Les succès des troupes russes, pourtant peu visibles sur le terrain, sont égrenés. Le présentateur, qui reprend les éléments de langage du Kremlin, fustige une «agression» ukrainienne contre la Russie. Il rejette les protestations de l’Occident, qu’il qualifie d’«hystérie». Le président ukrainien Volodymyr Zelensky est raillé et des commentateurs ou un psychiatre sont mobilisés pour s’interroger gravement sur sa santé mentale.
Bien qu’il soit actuellement difficile d’évaluer le soutien des Russes à la guerre, un sondage réalisé la semaine dernière par l’institut de sondage VTsIOM – considéré comme pro-Kremlin – a conclu que 71% de la population soutenait l’invasion et que cette proportion était en hausse.
«Destruction garantie»
«Tout le monde en Russie ne comprend pas ce qui se passe» en Ukraine, juge Kadri Liik, chercheuse au Conseil européen des relations internationales. «L’espace d’information en Russie était déjà très étroitement contrôlé. Il l’est devenu encore plus».
D’autres émissions reprennent abondamment les axes de communication du Kremlin, notamment celles animées par les présentateurs Vladimir Soloviev et Dmitri Kisselev, figurant tous deux sur la liste des sanctions de l’Union européenne (UE). Dmitri Kisselev avertissait déjà en 2014 que Moscou pourrait transformer les États-Unis en «cendres radioactives». Il a récemment réitéré ces menaces: «Nos sous-marins sont capables de tirer 500 ogives nucléaires pour garantir la destruction des États-Unis et de tous les pays de l’OTAN».

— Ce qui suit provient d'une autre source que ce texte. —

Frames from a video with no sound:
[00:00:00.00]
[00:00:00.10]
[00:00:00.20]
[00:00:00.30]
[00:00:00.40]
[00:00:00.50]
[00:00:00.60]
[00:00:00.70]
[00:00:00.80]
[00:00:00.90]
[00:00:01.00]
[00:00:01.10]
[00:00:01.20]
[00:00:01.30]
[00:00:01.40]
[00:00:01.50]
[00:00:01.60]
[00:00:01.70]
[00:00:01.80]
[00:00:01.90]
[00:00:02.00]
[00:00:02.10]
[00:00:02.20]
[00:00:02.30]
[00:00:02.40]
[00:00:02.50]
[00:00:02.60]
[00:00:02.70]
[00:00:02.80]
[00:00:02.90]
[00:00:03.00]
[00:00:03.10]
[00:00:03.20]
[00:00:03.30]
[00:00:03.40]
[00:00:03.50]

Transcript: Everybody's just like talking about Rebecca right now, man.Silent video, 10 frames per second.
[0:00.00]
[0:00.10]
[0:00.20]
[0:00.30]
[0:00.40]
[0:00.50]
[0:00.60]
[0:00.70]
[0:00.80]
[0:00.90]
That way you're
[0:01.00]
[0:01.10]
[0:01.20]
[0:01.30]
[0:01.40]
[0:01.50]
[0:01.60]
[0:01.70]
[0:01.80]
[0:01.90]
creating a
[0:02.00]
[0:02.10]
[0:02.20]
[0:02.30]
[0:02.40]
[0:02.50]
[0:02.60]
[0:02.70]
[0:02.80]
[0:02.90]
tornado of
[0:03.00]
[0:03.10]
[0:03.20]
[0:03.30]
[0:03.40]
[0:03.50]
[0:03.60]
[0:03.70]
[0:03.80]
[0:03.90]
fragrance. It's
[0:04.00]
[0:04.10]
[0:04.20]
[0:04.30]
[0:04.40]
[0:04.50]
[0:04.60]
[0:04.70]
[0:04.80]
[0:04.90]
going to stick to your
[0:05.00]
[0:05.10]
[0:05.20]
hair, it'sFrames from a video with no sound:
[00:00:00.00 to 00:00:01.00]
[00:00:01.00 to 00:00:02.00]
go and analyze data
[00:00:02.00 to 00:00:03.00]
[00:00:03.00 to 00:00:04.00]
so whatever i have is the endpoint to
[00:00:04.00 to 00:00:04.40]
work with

Sur son plateau, la rédactrice en chef de la chaîne internationale d’État Russia Today (RT), Margarita Simonian, fait valoir que la Russie devrait s’inspirer de la Chine et interdire l’accès aux réseaux sociaux étrangers. «Nous avons autorisé, il y a des années, l’entrée dans notre pays d’une armée étrangère. Nous avons autorisé l’installation de bases militaires au nom de ce Facebook et d’autres choses de ce genre», argumente-t-elle. «Et maintenant, nous sommes surpris que cette armée étrangère nous tire dessus.»

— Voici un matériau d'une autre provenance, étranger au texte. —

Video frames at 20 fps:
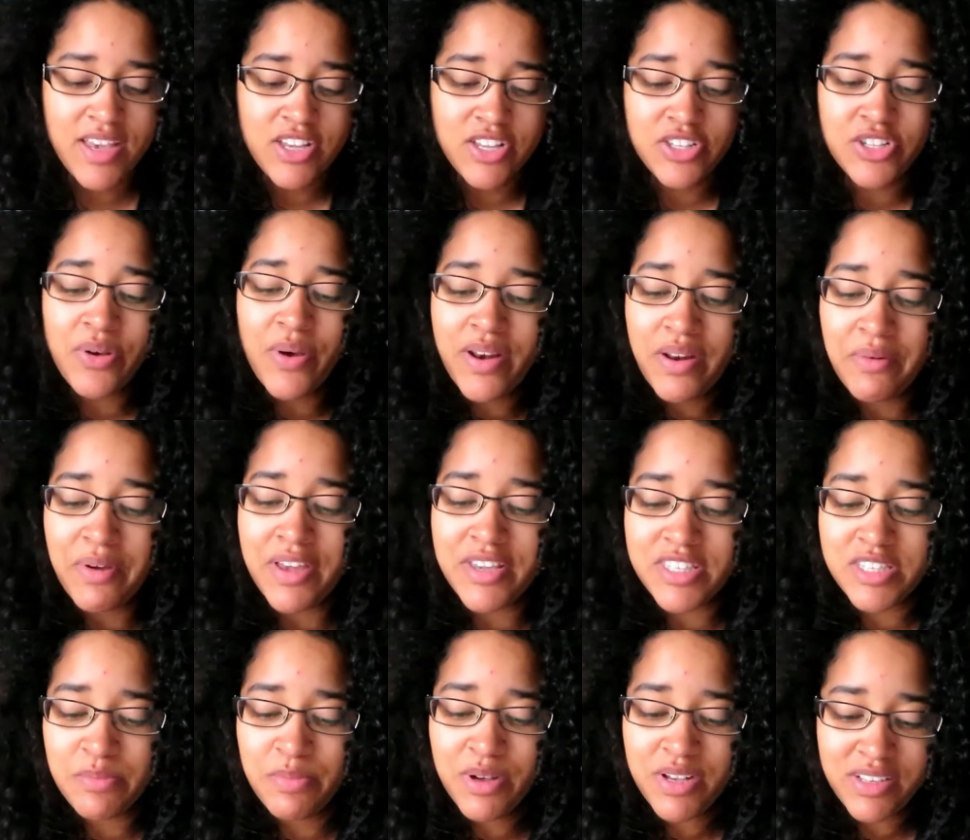So
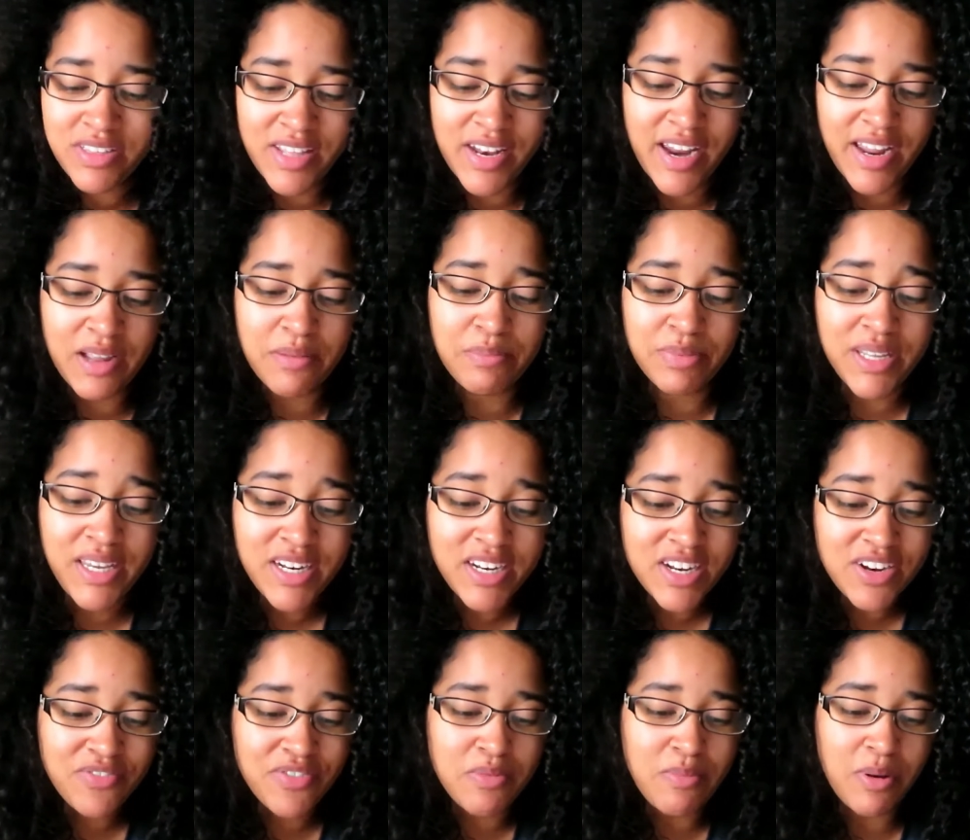anyways, the book that I
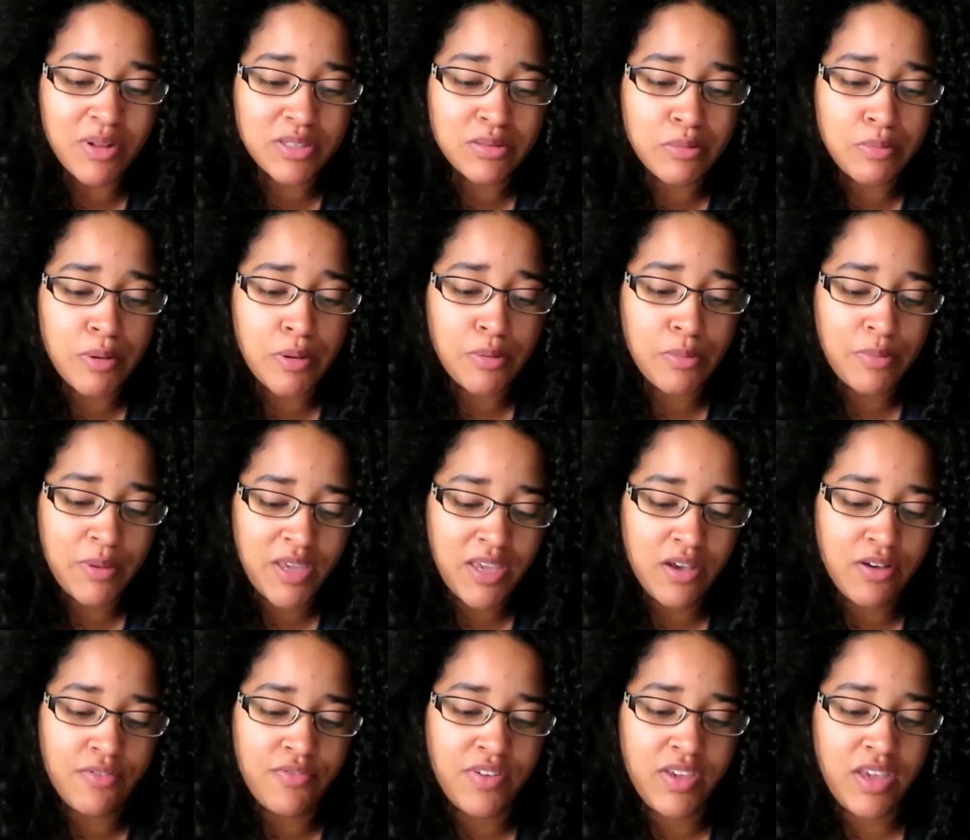completed for multiple
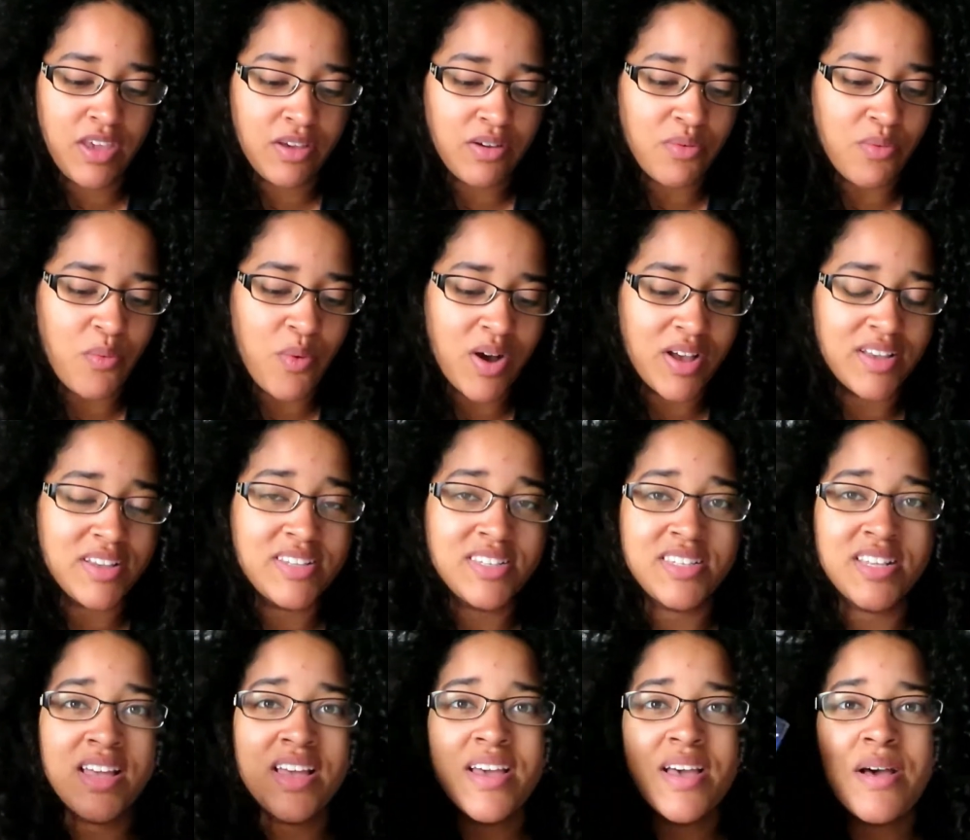POV
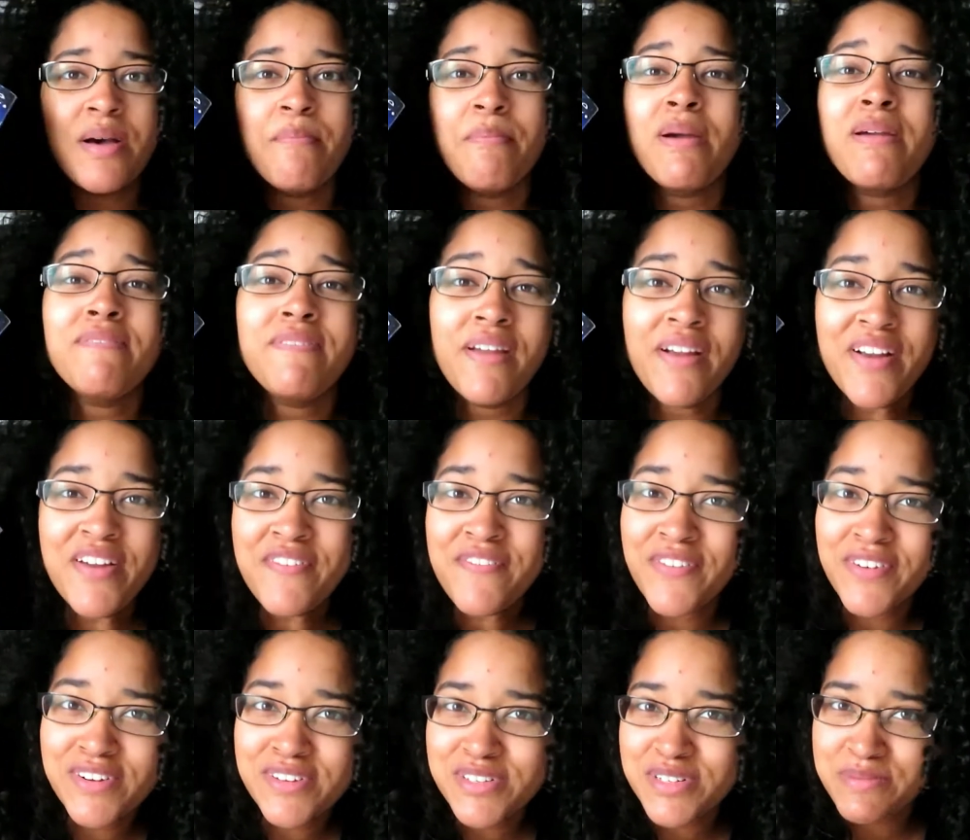was my very
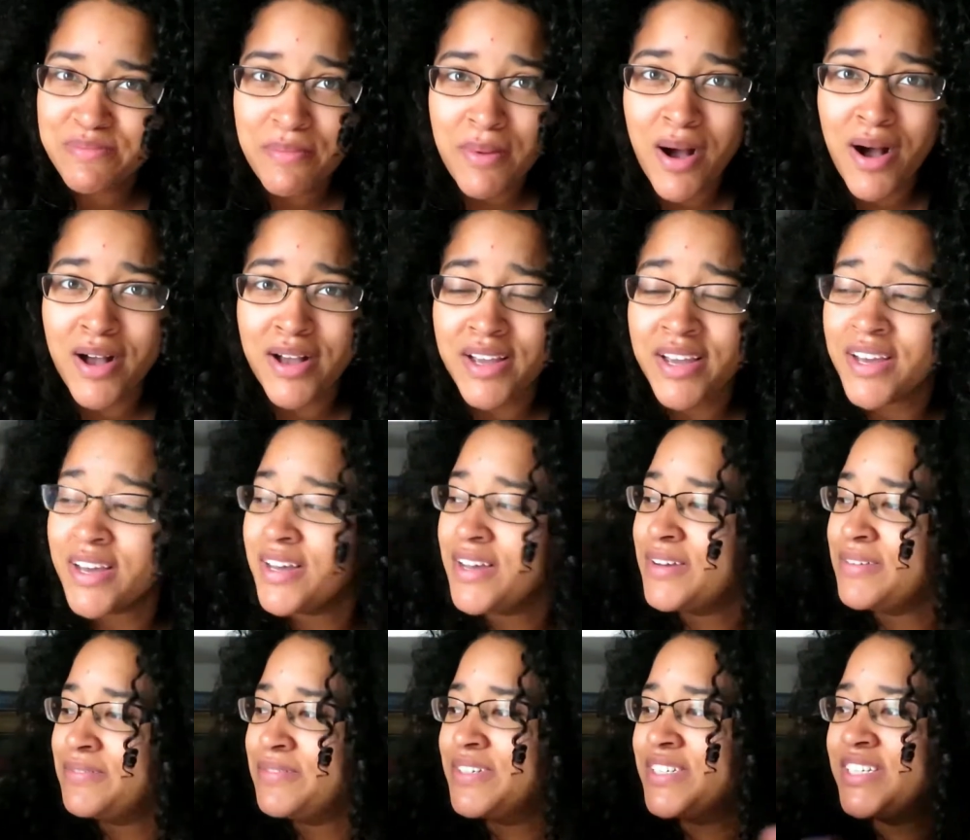first
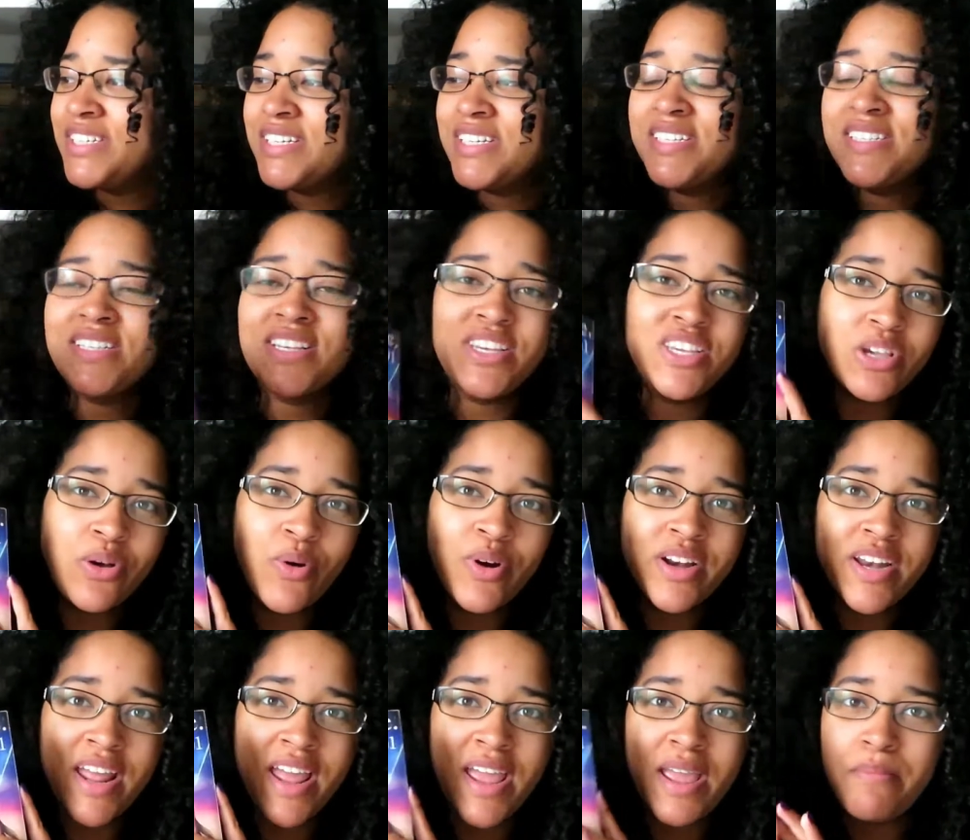manga, which is Your
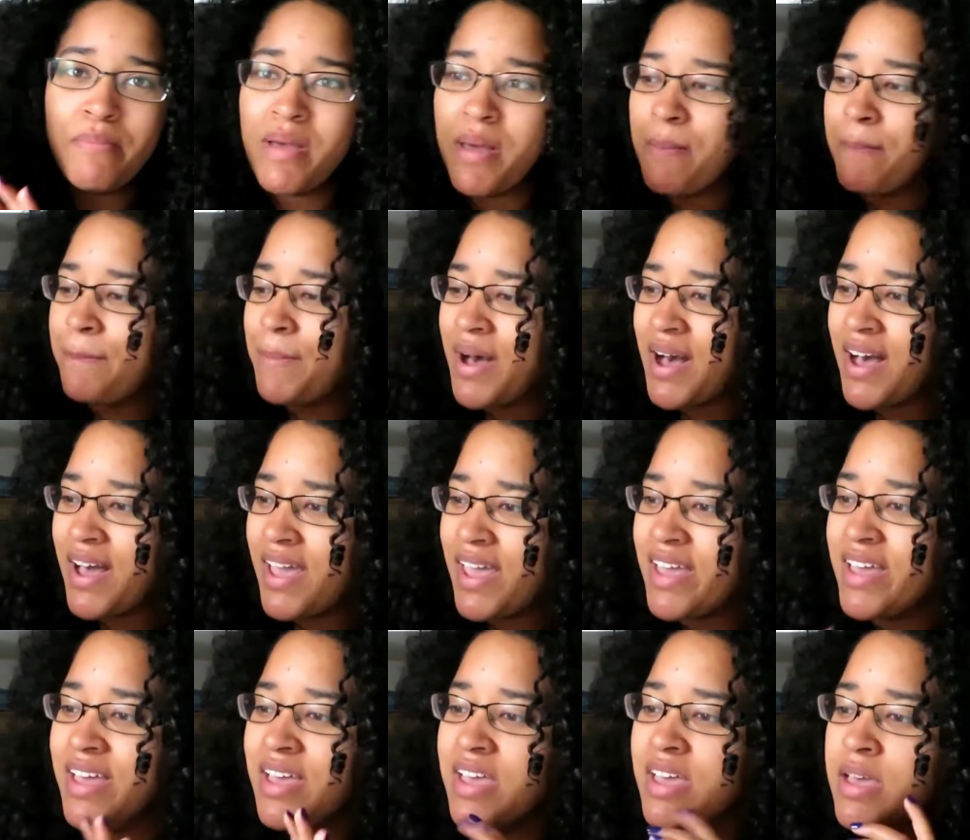Name by
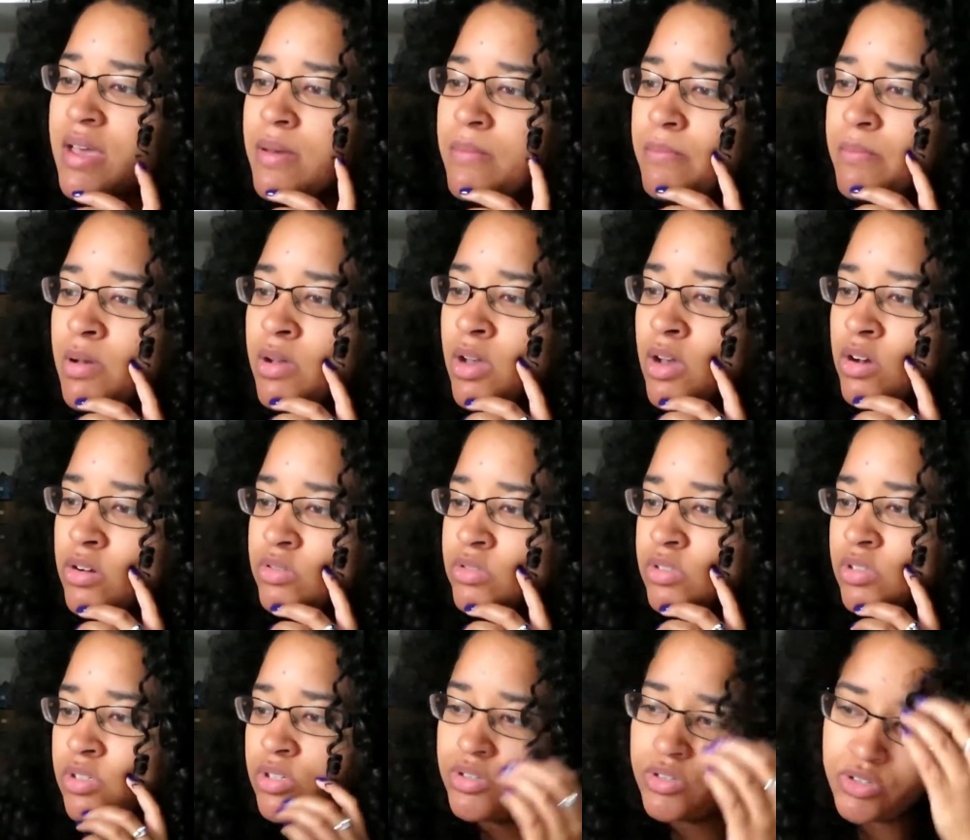
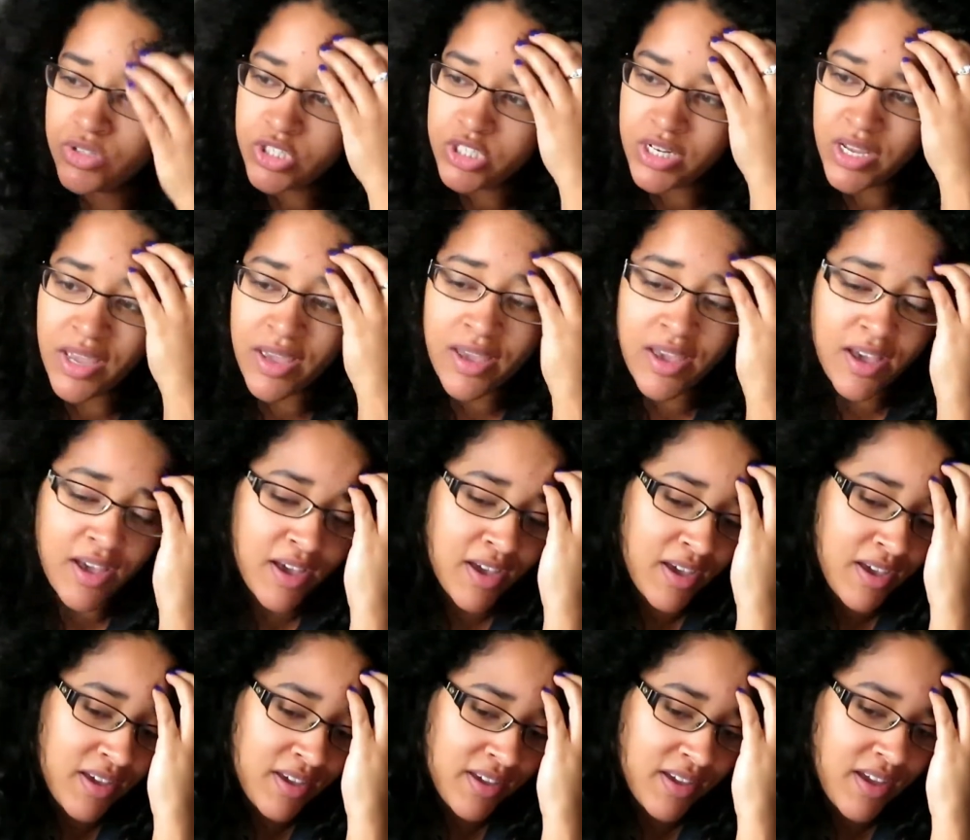Makoto
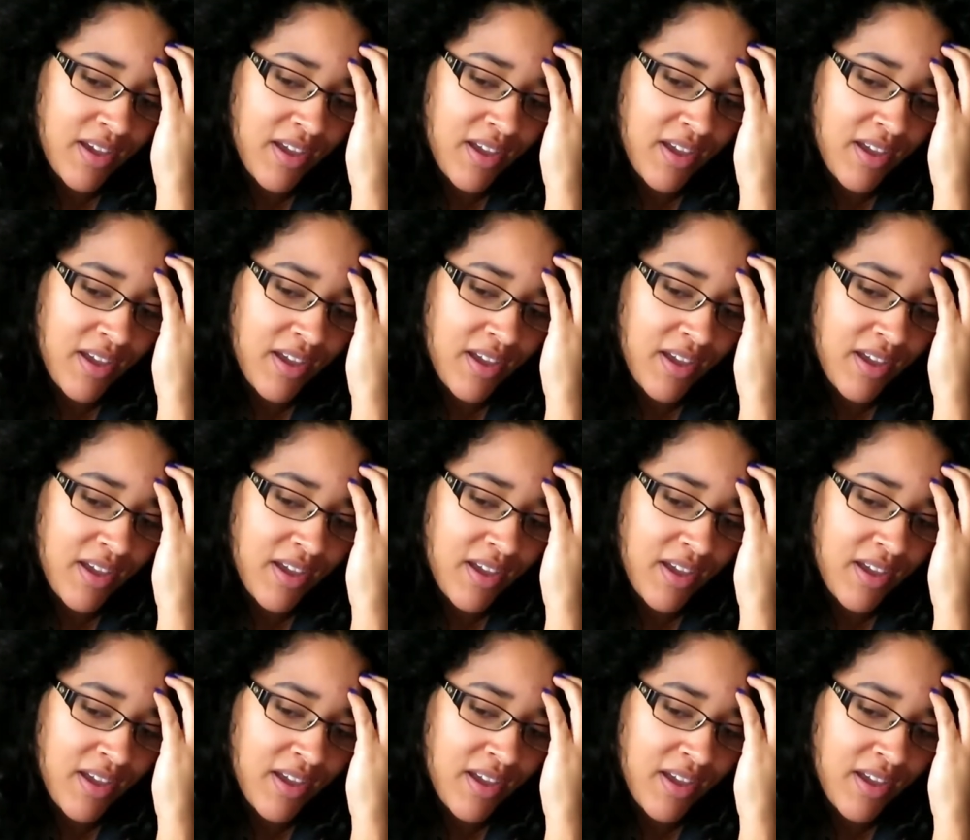Shinkai.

Alexeï Navalny, opposant au président russe Vladimir Poutine et actuellement emprisonné après avoir survécu à un empoisonnement, s’est dit «sous le choc» du traitement médiatique de la guerre. «Bientôt, vous (mes concitoyens) aurez le même accès à l’information que moi en prison, a-t-il prévenu sur les réseaux sociaux, c’est-à-dire… rien».